The answer must consist of every line below that contains the word "with".

Stored entries:
★ ★ ★ ★

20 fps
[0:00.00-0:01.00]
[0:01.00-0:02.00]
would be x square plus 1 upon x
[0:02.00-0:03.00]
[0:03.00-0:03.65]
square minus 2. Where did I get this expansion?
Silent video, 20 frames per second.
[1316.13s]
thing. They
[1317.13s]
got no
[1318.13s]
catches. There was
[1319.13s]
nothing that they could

★ ★ ★ ★

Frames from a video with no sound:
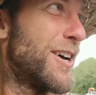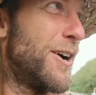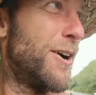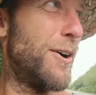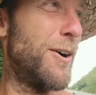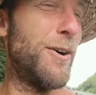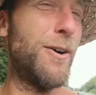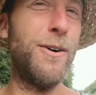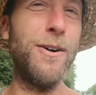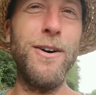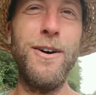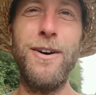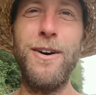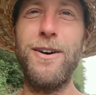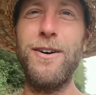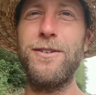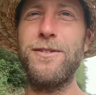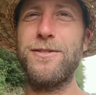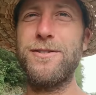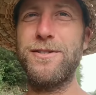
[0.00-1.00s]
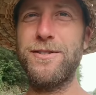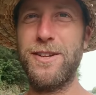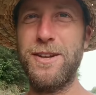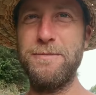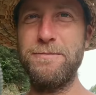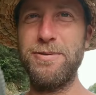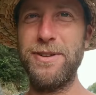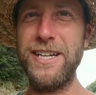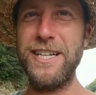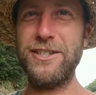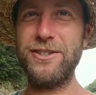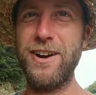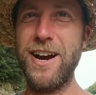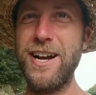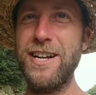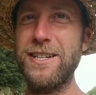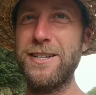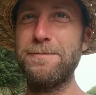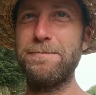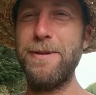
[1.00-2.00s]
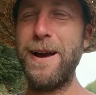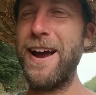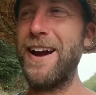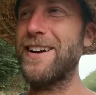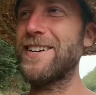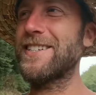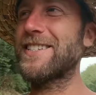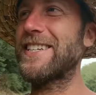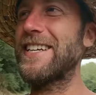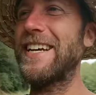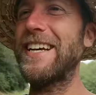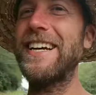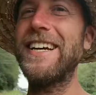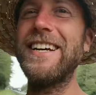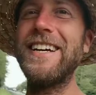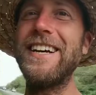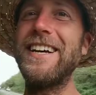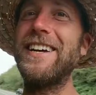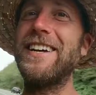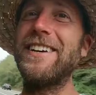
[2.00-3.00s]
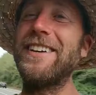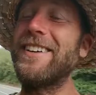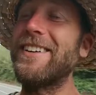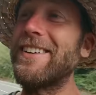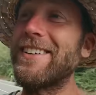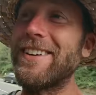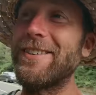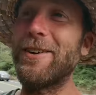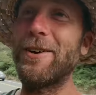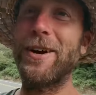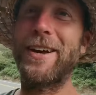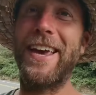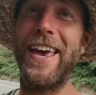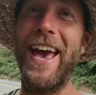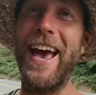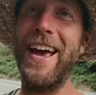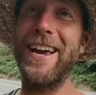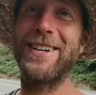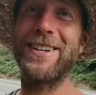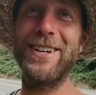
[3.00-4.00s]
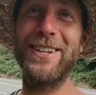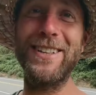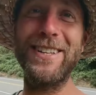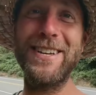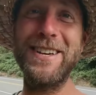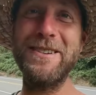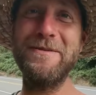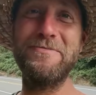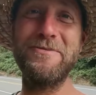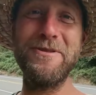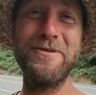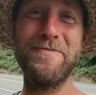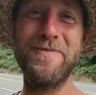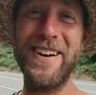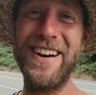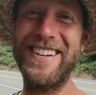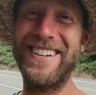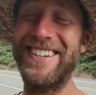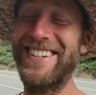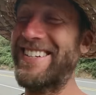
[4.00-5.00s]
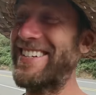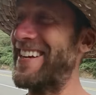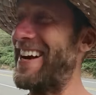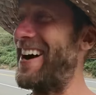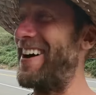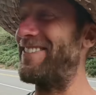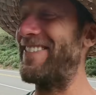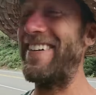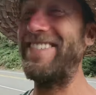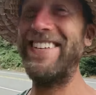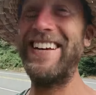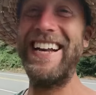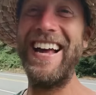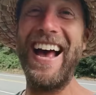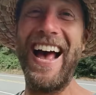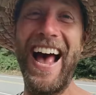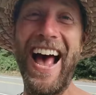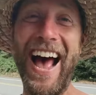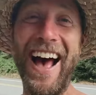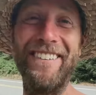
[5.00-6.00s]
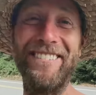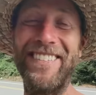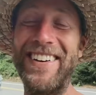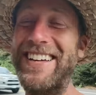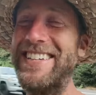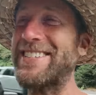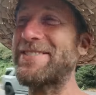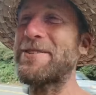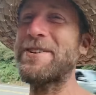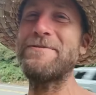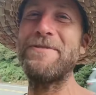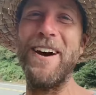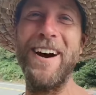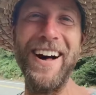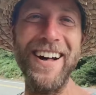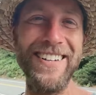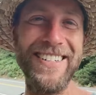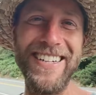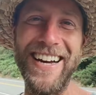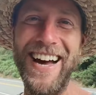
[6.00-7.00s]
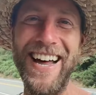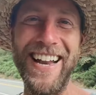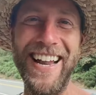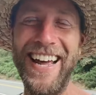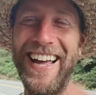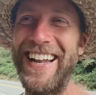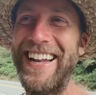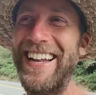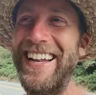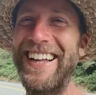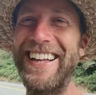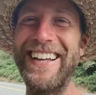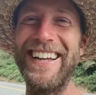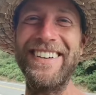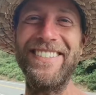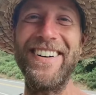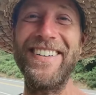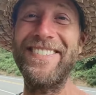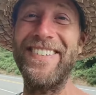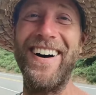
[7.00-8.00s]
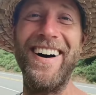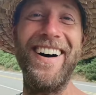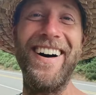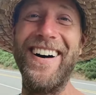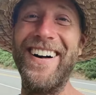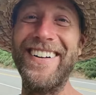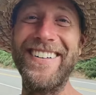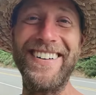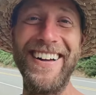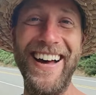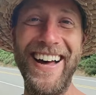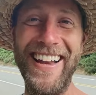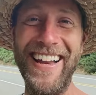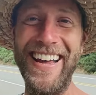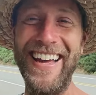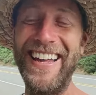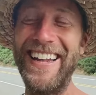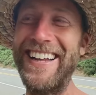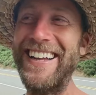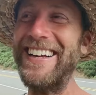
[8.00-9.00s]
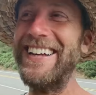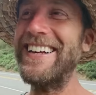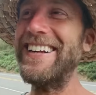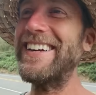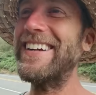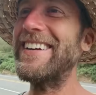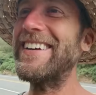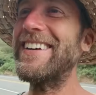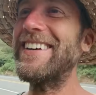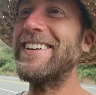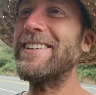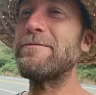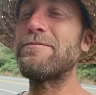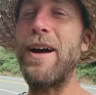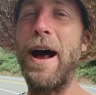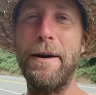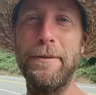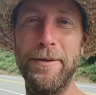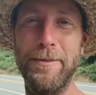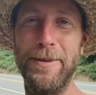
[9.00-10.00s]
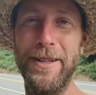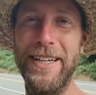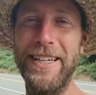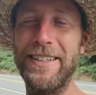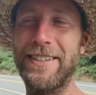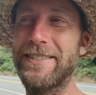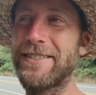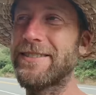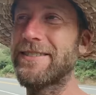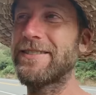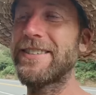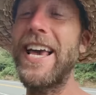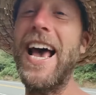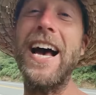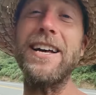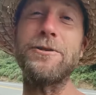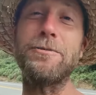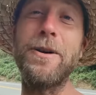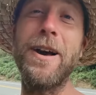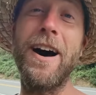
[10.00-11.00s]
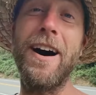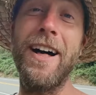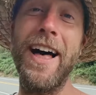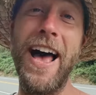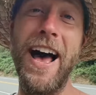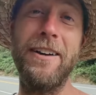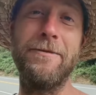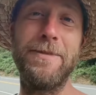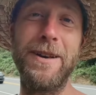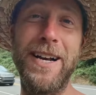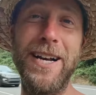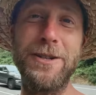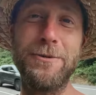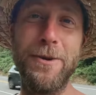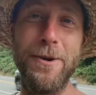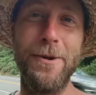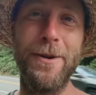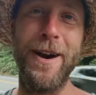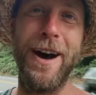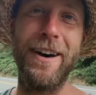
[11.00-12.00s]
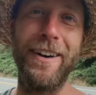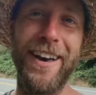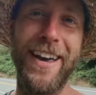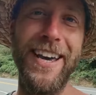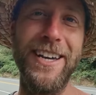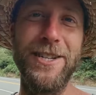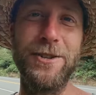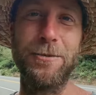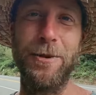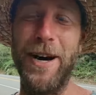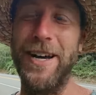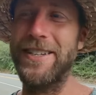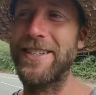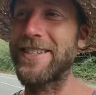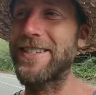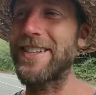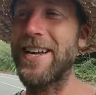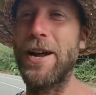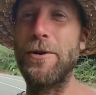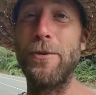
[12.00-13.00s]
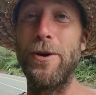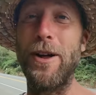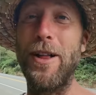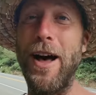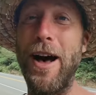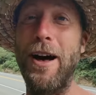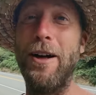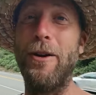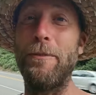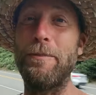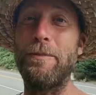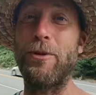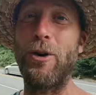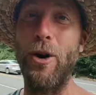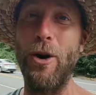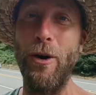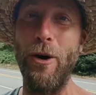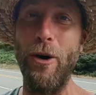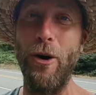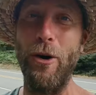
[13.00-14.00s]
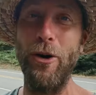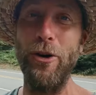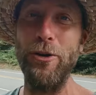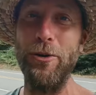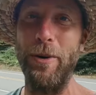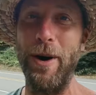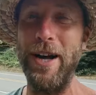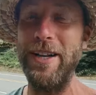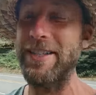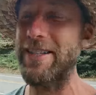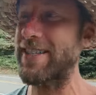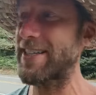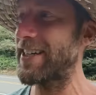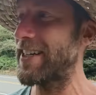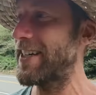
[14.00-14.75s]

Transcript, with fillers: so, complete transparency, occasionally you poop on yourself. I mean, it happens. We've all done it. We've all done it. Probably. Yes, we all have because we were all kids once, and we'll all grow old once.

★ ★ ★ ★

#### ANSWER SECTION:
Frames from a video with no sound:
Transcript, with fillers: so, complete transparency, occasionally you poop on yourself. I mean, it happens. We've all done it. We've all done it. Probably. Yes, we all have because we were all kids once, and we'll all grow old once.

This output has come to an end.